Every entry that follows should be output again, word for word.
Top of Data for this task
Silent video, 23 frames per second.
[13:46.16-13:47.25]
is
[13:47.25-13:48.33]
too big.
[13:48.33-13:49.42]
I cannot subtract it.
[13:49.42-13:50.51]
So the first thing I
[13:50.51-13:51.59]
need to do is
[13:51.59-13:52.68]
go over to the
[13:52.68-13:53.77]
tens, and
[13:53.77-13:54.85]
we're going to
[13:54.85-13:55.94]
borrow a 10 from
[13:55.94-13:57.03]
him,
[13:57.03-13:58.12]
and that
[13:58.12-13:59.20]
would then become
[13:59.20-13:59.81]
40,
Bottom of Data for this task
**Answer below**:
Silent video, 23 frames per second.
[13:46.16-13:47.25]
is
[13:47.25-13:48.33]
too big.
[13:48.33-13:49.42]
I cannot subtract it.
[13:49.42-13:50.51]
So the first thing I
[13:50.51-13:51.59]
need to do is
[13:51.59-13:52.68]
go over to the
[13:52.68-13:53.77]
tens, and
[13:53.77-13:54.85]
we're going to
[13:54.85-13:55.94]
borrow a 10 from
[13:55.94-13:57.03]
him,
[13:57.03-13:58.12]
and that
[13:58.12-13:59.20]
would then become
[13:59.20-13:59.81]
40,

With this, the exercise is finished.